# ABOUT THIS EXERCISE:
Only the records, exactly as written, belong in the answer; pictures do not.

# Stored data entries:
==========
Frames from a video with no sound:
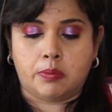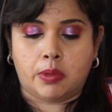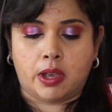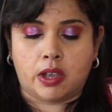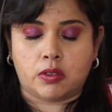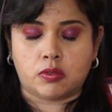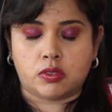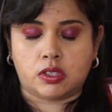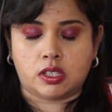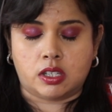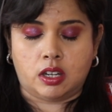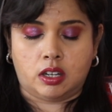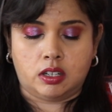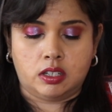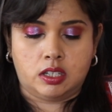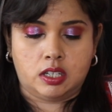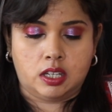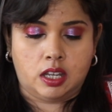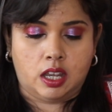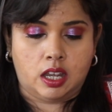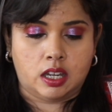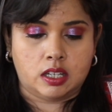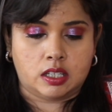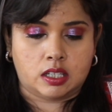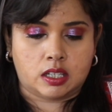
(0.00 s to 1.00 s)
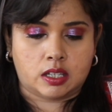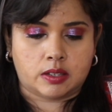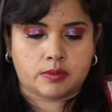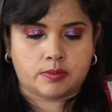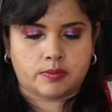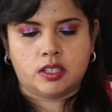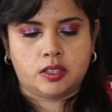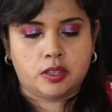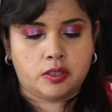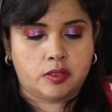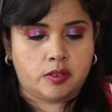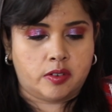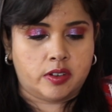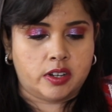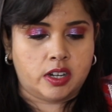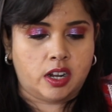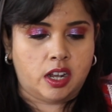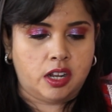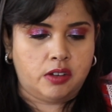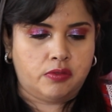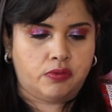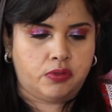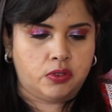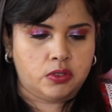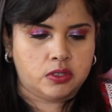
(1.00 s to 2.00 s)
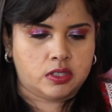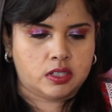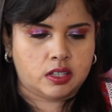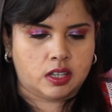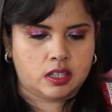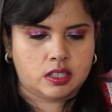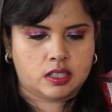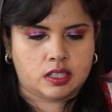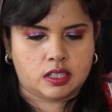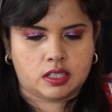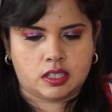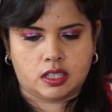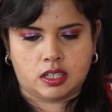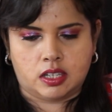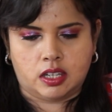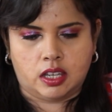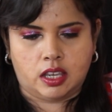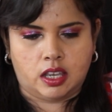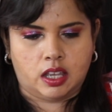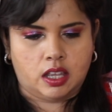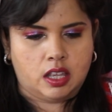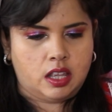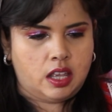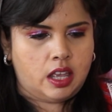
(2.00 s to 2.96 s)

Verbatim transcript: pounds ninety-eight. So there are nine full sizes in here.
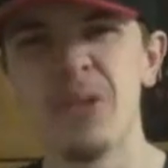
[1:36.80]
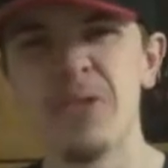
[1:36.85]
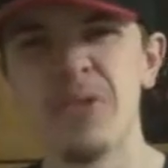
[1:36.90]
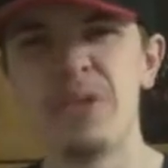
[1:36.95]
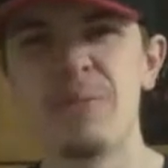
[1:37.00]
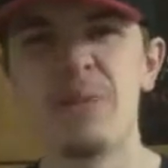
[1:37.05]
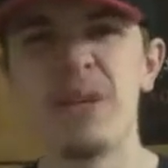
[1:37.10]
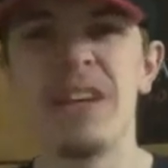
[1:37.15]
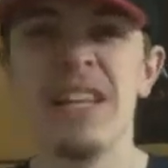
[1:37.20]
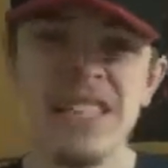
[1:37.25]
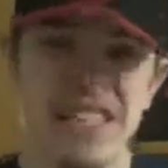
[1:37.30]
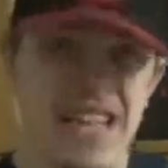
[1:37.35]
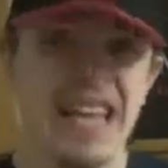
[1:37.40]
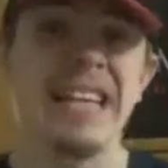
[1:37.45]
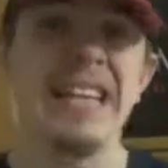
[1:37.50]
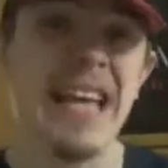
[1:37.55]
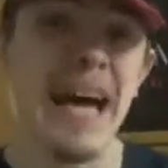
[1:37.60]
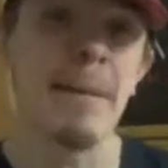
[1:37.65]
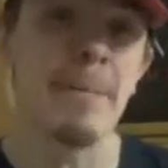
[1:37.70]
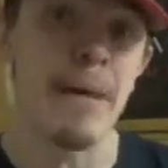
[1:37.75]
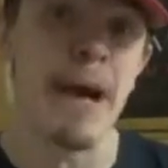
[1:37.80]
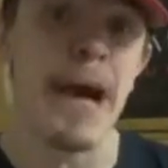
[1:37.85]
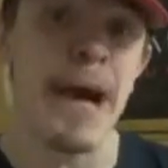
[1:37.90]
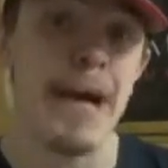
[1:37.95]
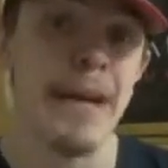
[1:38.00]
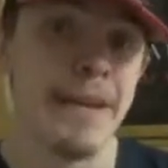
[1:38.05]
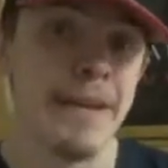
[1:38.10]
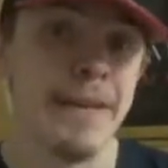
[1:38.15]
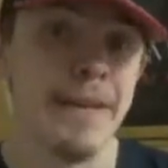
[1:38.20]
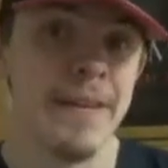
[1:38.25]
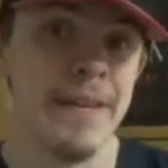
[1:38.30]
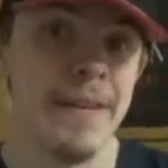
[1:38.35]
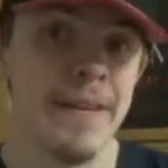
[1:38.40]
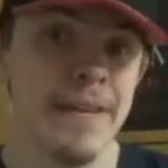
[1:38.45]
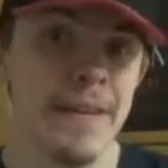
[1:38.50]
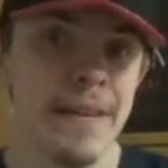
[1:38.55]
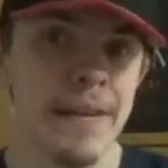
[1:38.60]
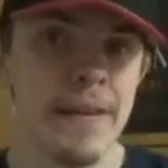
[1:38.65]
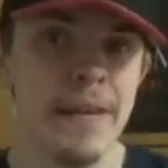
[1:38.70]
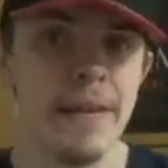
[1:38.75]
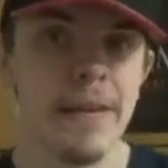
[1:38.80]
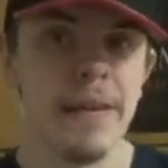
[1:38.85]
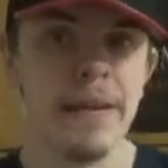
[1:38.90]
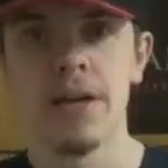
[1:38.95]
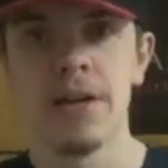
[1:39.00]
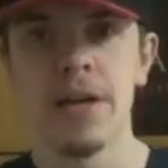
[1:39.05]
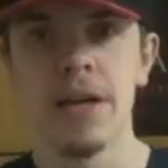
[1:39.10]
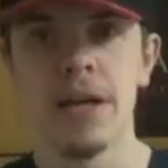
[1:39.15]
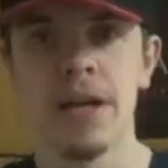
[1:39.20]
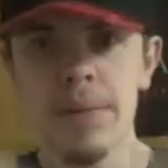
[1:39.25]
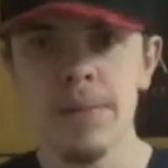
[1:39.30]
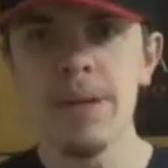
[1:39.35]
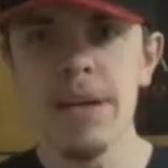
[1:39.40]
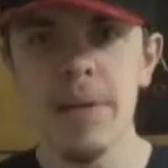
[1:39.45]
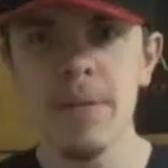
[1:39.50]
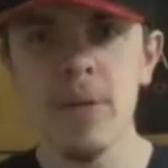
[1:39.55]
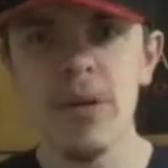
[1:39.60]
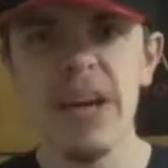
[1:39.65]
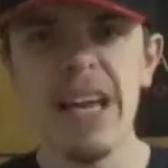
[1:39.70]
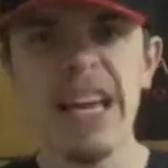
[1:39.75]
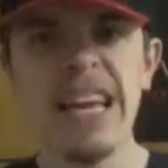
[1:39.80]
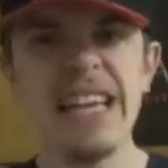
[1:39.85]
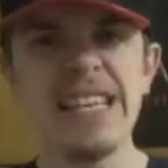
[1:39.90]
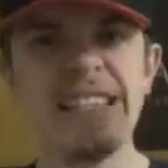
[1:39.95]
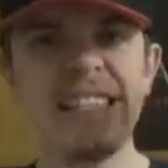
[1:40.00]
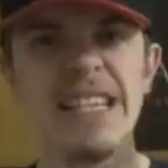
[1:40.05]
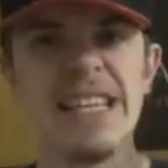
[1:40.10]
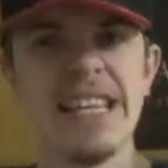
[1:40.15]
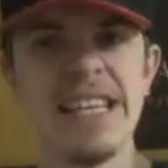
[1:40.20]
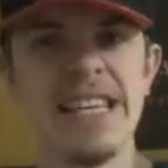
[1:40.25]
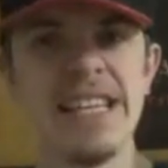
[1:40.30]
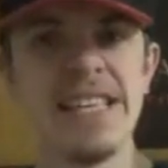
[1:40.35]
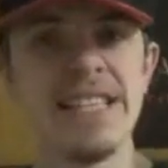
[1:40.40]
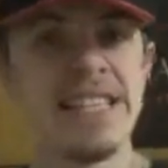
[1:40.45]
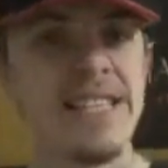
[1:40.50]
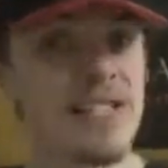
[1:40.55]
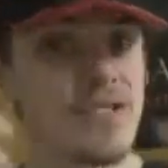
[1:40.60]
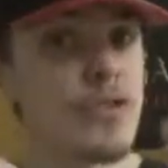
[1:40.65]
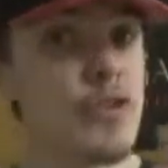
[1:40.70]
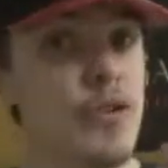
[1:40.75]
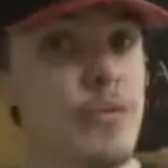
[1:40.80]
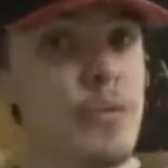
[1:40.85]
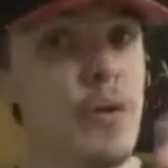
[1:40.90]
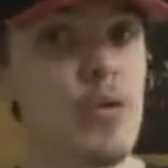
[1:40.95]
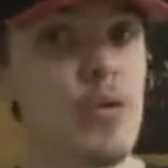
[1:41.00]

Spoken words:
movies, but it's not that bad. Coming number 8 is his new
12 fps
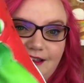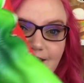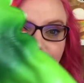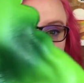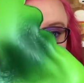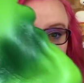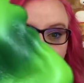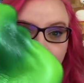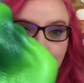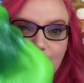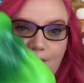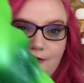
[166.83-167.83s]
so
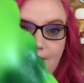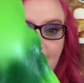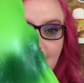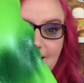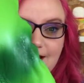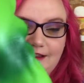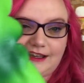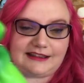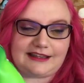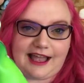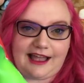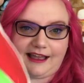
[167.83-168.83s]
slow rising. Look
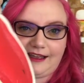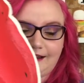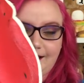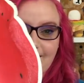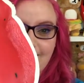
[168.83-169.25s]
at that.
==========
# PROBLEM SOLUTION:
Frames from a video with no sound:
(0.00 s to 1.00 s)
(1.00 s to 2.00 s)
(2.00 s to 2.96 s)

Verbatim transcript: pounds ninety-eight. So there are nine full sizes in here.
[1:36.80]
[1:36.85]
[1:36.90]
[1:36.95]
[1:37.00]
[1:37.05]
[1:37.10]
[1:37.15]
[1:37.20]
[1:37.25]
[1:37.30]
[1:37.35]
[1:37.40]
[1:37.45]
[1:37.50]
[1:37.55]
[1:37.60]
[1:37.65]
[1:37.70]
[1:37.75]
[1:37.80]
[1:37.85]
[1:37.90]
[1:37.95]
[1:38.00]
[1:38.05]
[1:38.10]
[1:38.15]
[1:38.20]
[1:38.25]
[1:38.30]
[1:38.35]
[1:38.40]
[1:38.45]
[1:38.50]
[1:38.55]
[1:38.60]
[1:38.65]
[1:38.70]
[1:38.75]
[1:38.80]
[1:38.85]
[1:38.90]
[1:38.95]
[1:39.00]
[1:39.05]
[1:39.10]
[1:39.15]
[1:39.20]
[1:39.25]
[1:39.30]
[1:39.35]
[1:39.40]
[1:39.45]
[1:39.50]
[1:39.55]
[1:39.60]
[1:39.65]
[1:39.70]
[1:39.75]
[1:39.80]
[1:39.85]
[1:39.90]
[1:39.95]
[1:40.00]
[1:40.05]
[1:40.10]
[1:40.15]
[1:40.20]
[1:40.25]
[1:40.30]
[1:40.35]
[1:40.40]
[1:40.45]
[1:40.50]
[1:40.55]
[1:40.60]
[1:40.65]
[1:40.70]
[1:40.75]
[1:40.80]
[1:40.85]
[1:40.90]
[1:40.95]
[1:41.00]

Spoken words:
movies, but it's not that bad. Coming number 8 is his new
12 fps
[166.83-167.83s]
so
[167.83-168.83s]
slow rising. Look
[168.83-169.25s]
at that.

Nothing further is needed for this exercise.